Problem statement: What must be handed in is the entire listing, exactly as written, with no pictures.
━━ Available data ━━
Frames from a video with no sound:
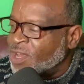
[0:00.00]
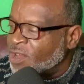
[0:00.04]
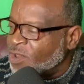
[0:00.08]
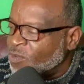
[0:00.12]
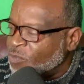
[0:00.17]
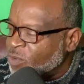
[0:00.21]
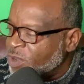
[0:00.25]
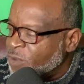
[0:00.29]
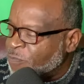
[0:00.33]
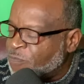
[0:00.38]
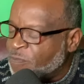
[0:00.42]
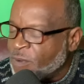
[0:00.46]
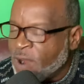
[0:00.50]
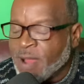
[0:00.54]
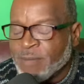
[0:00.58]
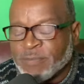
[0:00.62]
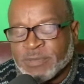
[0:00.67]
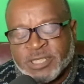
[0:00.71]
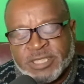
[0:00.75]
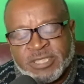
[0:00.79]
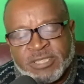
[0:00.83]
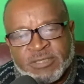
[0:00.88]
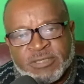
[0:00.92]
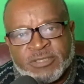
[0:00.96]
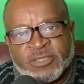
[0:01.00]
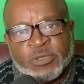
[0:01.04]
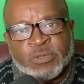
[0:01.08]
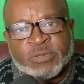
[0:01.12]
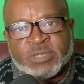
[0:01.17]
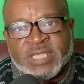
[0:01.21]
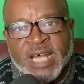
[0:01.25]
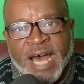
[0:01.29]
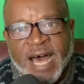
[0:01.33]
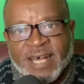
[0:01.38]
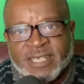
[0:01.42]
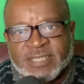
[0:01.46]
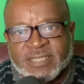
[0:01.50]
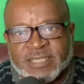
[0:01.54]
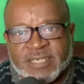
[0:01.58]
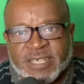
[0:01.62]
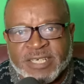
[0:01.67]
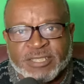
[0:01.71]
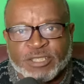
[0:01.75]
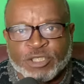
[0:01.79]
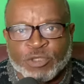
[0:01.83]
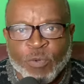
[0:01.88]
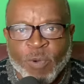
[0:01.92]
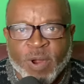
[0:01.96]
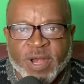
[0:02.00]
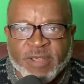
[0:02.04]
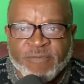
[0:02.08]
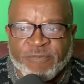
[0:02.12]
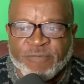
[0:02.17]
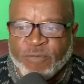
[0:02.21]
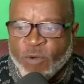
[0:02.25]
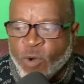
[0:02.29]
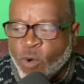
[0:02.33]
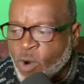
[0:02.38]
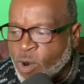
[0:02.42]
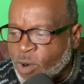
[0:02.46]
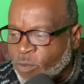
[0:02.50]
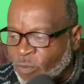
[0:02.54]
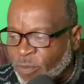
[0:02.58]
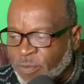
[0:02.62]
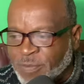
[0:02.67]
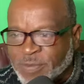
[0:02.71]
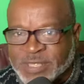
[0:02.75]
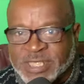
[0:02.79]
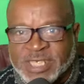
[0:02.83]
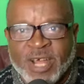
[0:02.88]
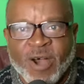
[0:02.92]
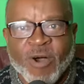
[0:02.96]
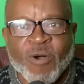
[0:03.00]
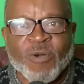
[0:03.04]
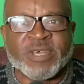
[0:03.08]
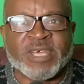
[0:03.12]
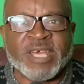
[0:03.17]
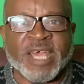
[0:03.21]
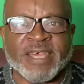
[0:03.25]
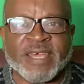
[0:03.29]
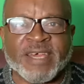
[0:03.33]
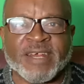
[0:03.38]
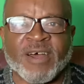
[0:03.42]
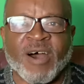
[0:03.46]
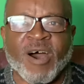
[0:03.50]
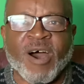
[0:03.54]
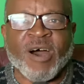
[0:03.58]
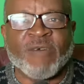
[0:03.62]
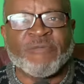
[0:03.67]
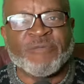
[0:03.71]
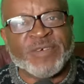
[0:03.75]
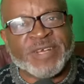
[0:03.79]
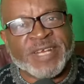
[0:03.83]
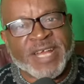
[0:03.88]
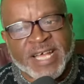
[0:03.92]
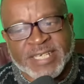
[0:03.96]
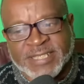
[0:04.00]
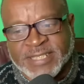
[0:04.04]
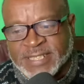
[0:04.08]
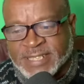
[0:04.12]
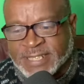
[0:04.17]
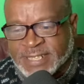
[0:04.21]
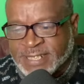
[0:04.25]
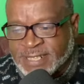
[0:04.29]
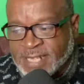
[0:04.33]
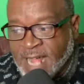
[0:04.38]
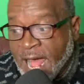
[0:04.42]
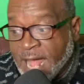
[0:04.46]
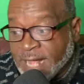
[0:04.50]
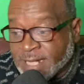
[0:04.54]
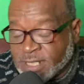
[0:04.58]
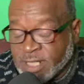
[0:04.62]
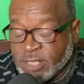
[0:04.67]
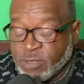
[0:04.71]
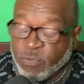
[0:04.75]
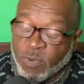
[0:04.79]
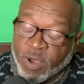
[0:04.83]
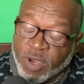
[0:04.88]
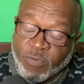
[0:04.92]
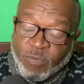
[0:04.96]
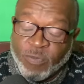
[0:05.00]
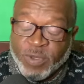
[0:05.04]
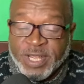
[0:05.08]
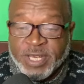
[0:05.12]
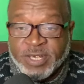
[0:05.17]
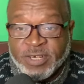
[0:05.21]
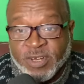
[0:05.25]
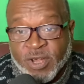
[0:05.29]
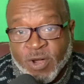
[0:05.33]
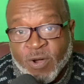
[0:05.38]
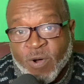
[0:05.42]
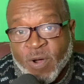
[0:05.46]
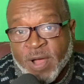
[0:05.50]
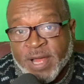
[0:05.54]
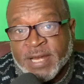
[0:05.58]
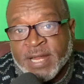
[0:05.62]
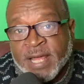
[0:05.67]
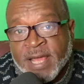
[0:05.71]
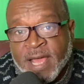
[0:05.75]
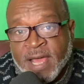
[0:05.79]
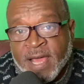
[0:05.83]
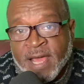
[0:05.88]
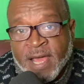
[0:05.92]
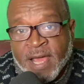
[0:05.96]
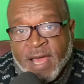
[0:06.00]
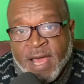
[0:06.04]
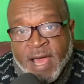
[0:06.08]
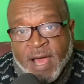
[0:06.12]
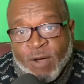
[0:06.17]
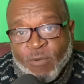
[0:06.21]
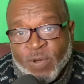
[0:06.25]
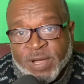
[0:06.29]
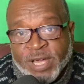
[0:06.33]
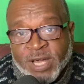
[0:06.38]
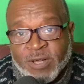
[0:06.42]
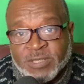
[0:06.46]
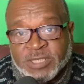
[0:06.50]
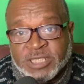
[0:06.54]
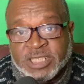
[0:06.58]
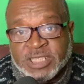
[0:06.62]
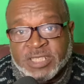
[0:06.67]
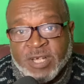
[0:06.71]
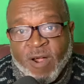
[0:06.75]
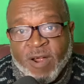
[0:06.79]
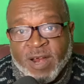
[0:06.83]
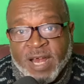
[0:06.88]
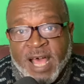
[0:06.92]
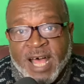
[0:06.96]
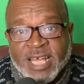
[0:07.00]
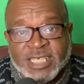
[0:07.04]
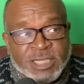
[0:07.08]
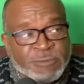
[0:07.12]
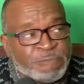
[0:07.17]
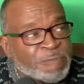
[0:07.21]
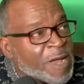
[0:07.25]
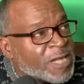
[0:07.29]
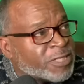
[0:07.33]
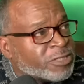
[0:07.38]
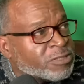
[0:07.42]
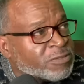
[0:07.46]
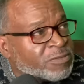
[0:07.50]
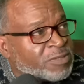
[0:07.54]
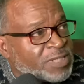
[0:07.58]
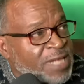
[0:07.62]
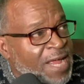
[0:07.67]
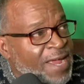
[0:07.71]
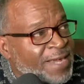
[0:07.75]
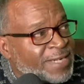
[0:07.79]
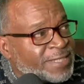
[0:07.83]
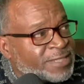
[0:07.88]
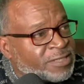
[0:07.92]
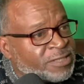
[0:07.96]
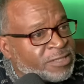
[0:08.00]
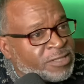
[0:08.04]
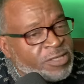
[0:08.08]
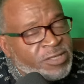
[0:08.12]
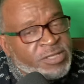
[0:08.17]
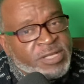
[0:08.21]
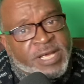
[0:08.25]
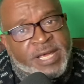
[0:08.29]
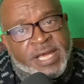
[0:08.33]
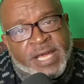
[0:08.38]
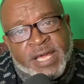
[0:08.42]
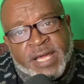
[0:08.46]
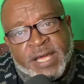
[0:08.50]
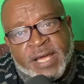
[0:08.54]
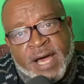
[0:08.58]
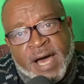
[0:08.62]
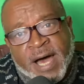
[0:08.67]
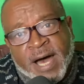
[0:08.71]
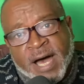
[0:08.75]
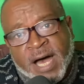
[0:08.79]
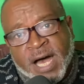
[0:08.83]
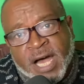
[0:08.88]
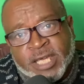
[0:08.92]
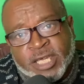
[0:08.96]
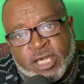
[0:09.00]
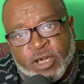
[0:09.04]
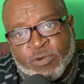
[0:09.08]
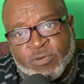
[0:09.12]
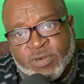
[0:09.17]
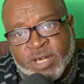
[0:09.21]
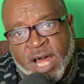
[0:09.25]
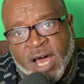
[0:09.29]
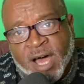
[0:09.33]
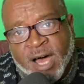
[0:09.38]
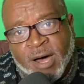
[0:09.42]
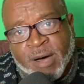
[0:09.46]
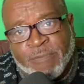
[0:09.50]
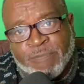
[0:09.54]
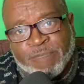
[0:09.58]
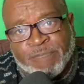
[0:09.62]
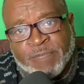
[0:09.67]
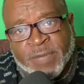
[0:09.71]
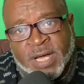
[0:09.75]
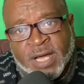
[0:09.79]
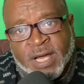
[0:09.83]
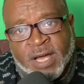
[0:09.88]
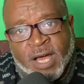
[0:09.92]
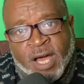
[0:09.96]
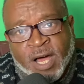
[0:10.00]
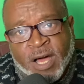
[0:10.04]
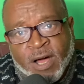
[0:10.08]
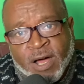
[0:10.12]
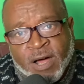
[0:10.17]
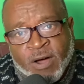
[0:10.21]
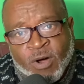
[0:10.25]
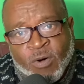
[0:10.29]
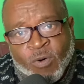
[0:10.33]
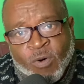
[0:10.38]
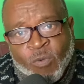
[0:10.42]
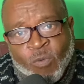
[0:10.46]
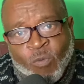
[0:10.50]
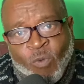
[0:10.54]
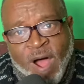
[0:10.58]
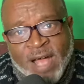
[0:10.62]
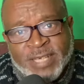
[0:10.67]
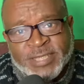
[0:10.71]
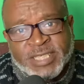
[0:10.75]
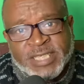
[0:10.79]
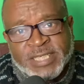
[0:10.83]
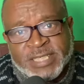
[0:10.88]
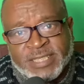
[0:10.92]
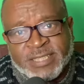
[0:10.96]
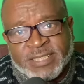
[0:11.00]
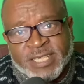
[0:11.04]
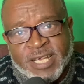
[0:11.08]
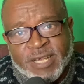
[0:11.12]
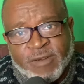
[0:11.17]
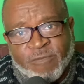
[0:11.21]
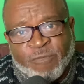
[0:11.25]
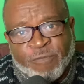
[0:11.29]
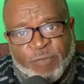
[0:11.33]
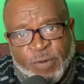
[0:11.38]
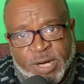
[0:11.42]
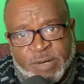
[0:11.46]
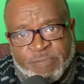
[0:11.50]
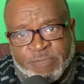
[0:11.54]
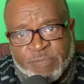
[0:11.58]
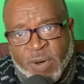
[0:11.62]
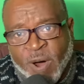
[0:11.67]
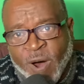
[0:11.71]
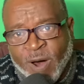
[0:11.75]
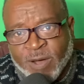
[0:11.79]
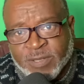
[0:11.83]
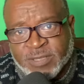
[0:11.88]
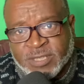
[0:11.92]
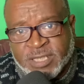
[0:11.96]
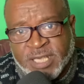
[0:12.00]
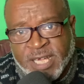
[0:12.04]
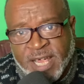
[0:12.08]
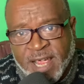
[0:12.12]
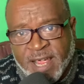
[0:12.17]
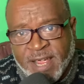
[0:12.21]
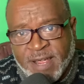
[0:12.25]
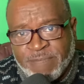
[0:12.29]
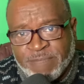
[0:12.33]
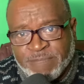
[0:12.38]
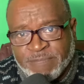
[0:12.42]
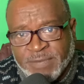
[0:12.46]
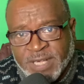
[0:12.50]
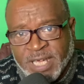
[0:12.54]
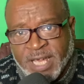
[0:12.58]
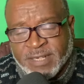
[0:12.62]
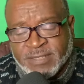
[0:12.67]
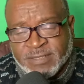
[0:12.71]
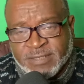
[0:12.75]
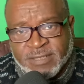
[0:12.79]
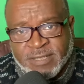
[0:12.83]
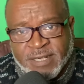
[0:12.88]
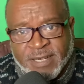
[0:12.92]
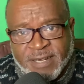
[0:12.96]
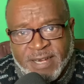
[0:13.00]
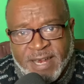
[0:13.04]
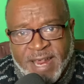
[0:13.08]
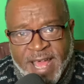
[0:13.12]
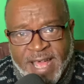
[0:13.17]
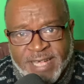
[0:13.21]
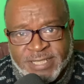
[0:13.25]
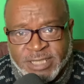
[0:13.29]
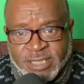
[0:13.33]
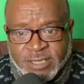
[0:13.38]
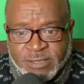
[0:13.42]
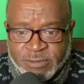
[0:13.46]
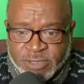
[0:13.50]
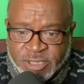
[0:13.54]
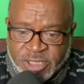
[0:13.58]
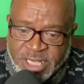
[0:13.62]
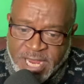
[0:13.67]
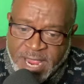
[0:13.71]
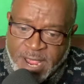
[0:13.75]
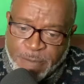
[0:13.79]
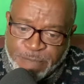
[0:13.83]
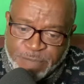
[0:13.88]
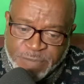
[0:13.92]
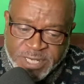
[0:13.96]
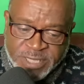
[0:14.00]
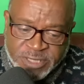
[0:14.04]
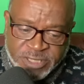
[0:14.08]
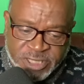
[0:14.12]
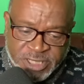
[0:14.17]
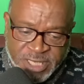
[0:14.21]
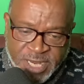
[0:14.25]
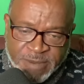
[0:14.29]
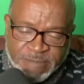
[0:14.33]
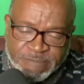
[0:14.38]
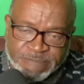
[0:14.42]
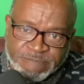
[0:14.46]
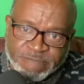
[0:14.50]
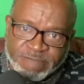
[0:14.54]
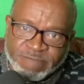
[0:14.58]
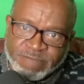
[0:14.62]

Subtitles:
We promised you 2024 we was going to kick it off, and that's exactly what we're doing. We're going to start out special thanks to the UW Washington football team getting to the national championship.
━━━
Task output:
Frames from a video with no sound:
[0:00.00]
[0:00.04]
[0:00.08]
[0:00.12]
[0:00.17]
[0:00.21]
[0:00.25]
[0:00.29]
[0:00.33]
[0:00.38]
[0:00.42]
[0:00.46]
[0:00.50]
[0:00.54]
[0:00.58]
[0:00.62]
[0:00.67]
[0:00.71]
[0:00.75]
[0:00.79]
[0:00.83]
[0:00.88]
[0:00.92]
[0:00.96]
[0:01.00]
[0:01.04]
[0:01.08]
[0:01.12]
[0:01.17]
[0:01.21]
[0:01.25]
[0:01.29]
[0:01.33]
[0:01.38]
[0:01.42]
[0:01.46]
[0:01.50]
[0:01.54]
[0:01.58]
[0:01.62]
[0:01.67]
[0:01.71]
[0:01.75]
[0:01.79]
[0:01.83]
[0:01.88]
[0:01.92]
[0:01.96]
[0:02.00]
[0:02.04]
[0:02.08]
[0:02.12]
[0:02.17]
[0:02.21]
[0:02.25]
[0:02.29]
[0:02.33]
[0:02.38]
[0:02.42]
[0:02.46]
[0:02.50]
[0:02.54]
[0:02.58]
[0:02.62]
[0:02.67]
[0:02.71]
[0:02.75]
[0:02.79]
[0:02.83]
[0:02.88]
[0:02.92]
[0:02.96]
[0:03.00]
[0:03.04]
[0:03.08]
[0:03.12]
[0:03.17]
[0:03.21]
[0:03.25]
[0:03.29]
[0:03.33]
[0:03.38]
[0:03.42]
[0:03.46]
[0:03.50]
[0:03.54]
[0:03.58]
[0:03.62]
[0:03.67]
[0:03.71]
[0:03.75]
[0:03.79]
[0:03.83]
[0:03.88]
[0:03.92]
[0:03.96]
[0:04.00]
[0:04.04]
[0:04.08]
[0:04.12]
[0:04.17]
[0:04.21]
[0:04.25]
[0:04.29]
[0:04.33]
[0:04.38]
[0:04.42]
[0:04.46]
[0:04.50]
[0:04.54]
[0:04.58]
[0:04.62]
[0:04.67]
[0:04.71]
[0:04.75]
[0:04.79]
[0:04.83]
[0:04.88]
[0:04.92]
[0:04.96]
[0:05.00]
[0:05.04]
[0:05.08]
[0:05.12]
[0:05.17]
[0:05.21]
[0:05.25]
[0:05.29]
[0:05.33]
[0:05.38]
[0:05.42]
[0:05.46]
[0:05.50]
[0:05.54]
[0:05.58]
[0:05.62]
[0:05.67]
[0:05.71]
[0:05.75]
[0:05.79]
[0:05.83]
[0:05.88]
[0:05.92]
[0:05.96]
[0:06.00]
[0:06.04]
[0:06.08]
[0:06.12]
[0:06.17]
[0:06.21]
[0:06.25]
[0:06.29]
[0:06.33]
[0:06.38]
[0:06.42]
[0:06.46]
[0:06.50]
[0:06.54]
[0:06.58]
[0:06.62]
[0:06.67]
[0:06.71]
[0:06.75]
[0:06.79]
[0:06.83]
[0:06.88]
[0:06.92]
[0:06.96]
[0:07.00]
[0:07.04]
[0:07.08]
[0:07.12]
[0:07.17]
[0:07.21]
[0:07.25]
[0:07.29]
[0:07.33]
[0:07.38]
[0:07.42]
[0:07.46]
[0:07.50]
[0:07.54]
[0:07.58]
[0:07.62]
[0:07.67]
[0:07.71]
[0:07.75]
[0:07.79]
[0:07.83]
[0:07.88]
[0:07.92]
[0:07.96]
[0:08.00]
[0:08.04]
[0:08.08]
[0:08.12]
[0:08.17]
[0:08.21]
[0:08.25]
[0:08.29]
[0:08.33]
[0:08.38]
[0:08.42]
[0:08.46]
[0:08.50]
[0:08.54]
[0:08.58]
[0:08.62]
[0:08.67]
[0:08.71]
[0:08.75]
[0:08.79]
[0:08.83]
[0:08.88]
[0:08.92]
[0:08.96]
[0:09.00]
[0:09.04]
[0:09.08]
[0:09.12]
[0:09.17]
[0:09.21]
[0:09.25]
[0:09.29]
[0:09.33]
[0:09.38]
[0:09.42]
[0:09.46]
[0:09.50]
[0:09.54]
[0:09.58]
[0:09.62]
[0:09.67]
[0:09.71]
[0:09.75]
[0:09.79]
[0:09.83]
[0:09.88]
[0:09.92]
[0:09.96]
[0:10.00]
[0:10.04]
[0:10.08]
[0:10.12]
[0:10.17]
[0:10.21]
[0:10.25]
[0:10.29]
[0:10.33]
[0:10.38]
[0:10.42]
[0:10.46]
[0:10.50]
[0:10.54]
[0:10.58]
[0:10.62]
[0:10.67]
[0:10.71]
[0:10.75]
[0:10.79]
[0:10.83]
[0:10.88]
[0:10.92]
[0:10.96]
[0:11.00]
[0:11.04]
[0:11.08]
[0:11.12]
[0:11.17]
[0:11.21]
[0:11.25]
[0:11.29]
[0:11.33]
[0:11.38]
[0:11.42]
[0:11.46]
[0:11.50]
[0:11.54]
[0:11.58]
[0:11.62]
[0:11.67]
[0:11.71]
[0:11.75]
[0:11.79]
[0:11.83]
[0:11.88]
[0:11.92]
[0:11.96]
[0:12.00]
[0:12.04]
[0:12.08]
[0:12.12]
[0:12.17]
[0:12.21]
[0:12.25]
[0:12.29]
[0:12.33]
[0:12.38]
[0:12.42]
[0:12.46]
[0:12.50]
[0:12.54]
[0:12.58]
[0:12.62]
[0:12.67]
[0:12.71]
[0:12.75]
[0:12.79]
[0:12.83]
[0:12.88]
[0:12.92]
[0:12.96]
[0:13.00]
[0:13.04]
[0:13.08]
[0:13.12]
[0:13.17]
[0:13.21]
[0:13.25]
[0:13.29]
[0:13.33]
[0:13.38]
[0:13.42]
[0:13.46]
[0:13.50]
[0:13.54]
[0:13.58]
[0:13.62]
[0:13.67]
[0:13.71]
[0:13.75]
[0:13.79]
[0:13.83]
[0:13.88]
[0:13.92]
[0:13.96]
[0:14.00]
[0:14.04]
[0:14.08]
[0:14.12]
[0:14.17]
[0:14.21]
[0:14.25]
[0:14.29]
[0:14.33]
[0:14.38]
[0:14.42]
[0:14.46]
[0:14.50]
[0:14.54]
[0:14.58]
[0:14.62]

Subtitles:
We promised you 2024 we was going to kick it off, and that's exactly what we're doing. We're going to start out special thanks to the UW Washington football team getting to the national championship.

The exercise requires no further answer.